Théâtre.
Si le monde entier affirme la disparition des idéologies, à
quoi peut prétendre aujourd’hui le théâtre politique face à
cette situation ? A votre service !, spectacle de deux
textes jumelés (Harold Pinter et Franca Rame), tente une
réponse.
Pinter-Rame
Conférence
de presse de Harold Pinter et La mère de Franca Rame sont
deux exemples de théâtre politique qui n’usent d’aucune
tergiversation, n’empruntent aucun détour (comme est souvent
ce genre dramatique) : ils s’adressent directement au public
comme si ce dernier assistait réellement à un discours du
ministre de la Culture en réponse aux questions des
journalistes muets comme des fantoches, et comme si – dans
la seconde partie du spectacle – ce même public assistait
dans une cour martiale à la défense d’une mère dont le fils
est accusé de terrorisme.
Dans A
votre service de Leïla Soliman, récemment donné au Hanaguer,
le ministre, juché sur une haute chaise derrière un miroir
déformant, répète à plusieurs reprises une seule et unique
phrase : « Nous sommes là pour extraire les charançons qui
nuisent aux cerveaux ». Tandis que la mère fait le procès de
la corruption généralisée qui a poussé son fils aux
principes aigus et rigoureux de choisir les attentats comme
moyen de révolte.
Tout
ceci se parait de bonnes intentions mais ô combien démodées.
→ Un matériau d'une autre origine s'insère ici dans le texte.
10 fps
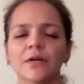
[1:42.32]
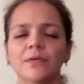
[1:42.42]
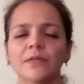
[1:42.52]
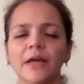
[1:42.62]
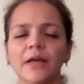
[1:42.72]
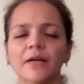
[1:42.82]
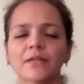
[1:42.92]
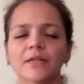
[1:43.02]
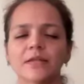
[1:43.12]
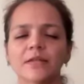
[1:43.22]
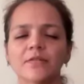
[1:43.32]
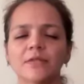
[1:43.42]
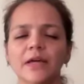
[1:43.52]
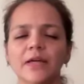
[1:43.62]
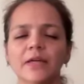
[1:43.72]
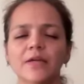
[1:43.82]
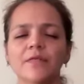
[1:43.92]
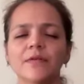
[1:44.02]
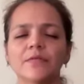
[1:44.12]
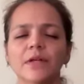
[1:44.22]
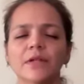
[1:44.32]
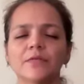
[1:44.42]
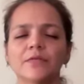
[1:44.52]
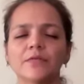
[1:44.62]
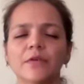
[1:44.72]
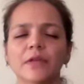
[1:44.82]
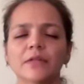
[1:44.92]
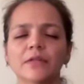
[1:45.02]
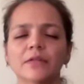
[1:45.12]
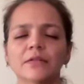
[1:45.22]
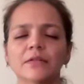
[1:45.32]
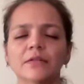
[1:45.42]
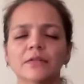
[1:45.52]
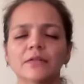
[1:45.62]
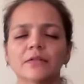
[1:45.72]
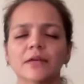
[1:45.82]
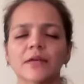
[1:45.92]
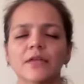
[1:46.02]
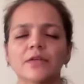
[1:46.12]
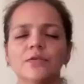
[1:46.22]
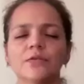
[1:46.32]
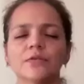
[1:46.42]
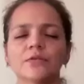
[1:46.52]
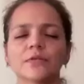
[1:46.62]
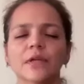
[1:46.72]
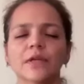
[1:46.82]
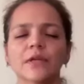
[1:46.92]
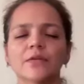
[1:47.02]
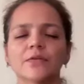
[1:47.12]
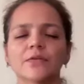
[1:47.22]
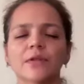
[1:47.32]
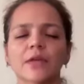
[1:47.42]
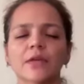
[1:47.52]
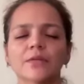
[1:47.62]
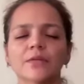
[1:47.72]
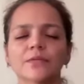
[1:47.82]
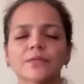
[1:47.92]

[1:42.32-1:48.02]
We thank ourselves. We thank everyone in full faith. Thank you, thank you, thank you.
Il est vrai que l’ère des idéologies a disparu, mais il est
encore plus vrai que les peuples (et le public de théâtre en
l’occurrence) ne sont dupes ni des manigances des régimes
qui les gouvernent, ni des intérêts mondiaux échangés au
service d’un monstre à multiples facettes. Il semble que le
théâtre politique, aussi direct, manquant presque de
finesse, ne nous révèle rien de plus que ce que nous savons.
Il ne nous informe pas et par conséquent, ne nous stimule
pas non plus.
La
misère, la décadence, la transgression des lois et des
droits … ( la liste serait trop longue si l’on devait
énumérer tous les maux de la société !) qui nous entourent
ont l’air bien plus dramatiques que tout ce que peuvent nous
raconter les théâtres les mieux armés de propos délibérés.
En
caricaturant le ministre de la Culture par un effet de
miroir qui agrandit deux fois la taille de la tête d’un
comédien lui-même déjà petit de taille perd tout son effet
par cette redondance visuelle. Le décalage entre les grandes
déclarations prononcées par le ministre et la déformation de
son physique est un jeu de proportions trop cru pour nous
sensibiliser.
La mère,
pour sa part, joue le jeu de la culpabilisation affective en
demandant maintes fois à l’audience de se mettre à sa place
: « Et si c’était votre fils ?! ». Dans le texte de Franca
Rame, le fils est communiste, sa mère, en prenant sa défense,
explique toute la situation politique en Italie. Alors que
dans l’adaptation de Zeynab Moubarak, le fils accusé de
terrorisme est quelque peu déraciné d’un contexte spécifique,
même s’il est question de quelques rares allusions à des
faits qui ont contribué et alimenté son acte. Ainsi,
d’essentiellement politique à la base, le spectacle égyptien
a pris une allure plus générale, celle d’une mère déplorée
qui étrangle son fils pour le sauver des tortures qu’il doit
subir. On ne nous dit pas de quel terrorisme il s’agit, si «
terrorisme » est un terme étatique accolé à toute forme de
revendication publique. Voilà pourquoi la performance
d’Amira Ghazala, la mère, dans son long monologue
revendicatif, a pris le ton, non pas mélodramatique, mais
certainement affecté et affectifLe théâtre politique
aujourd’hui, de cette manière, n’est plus édifiant.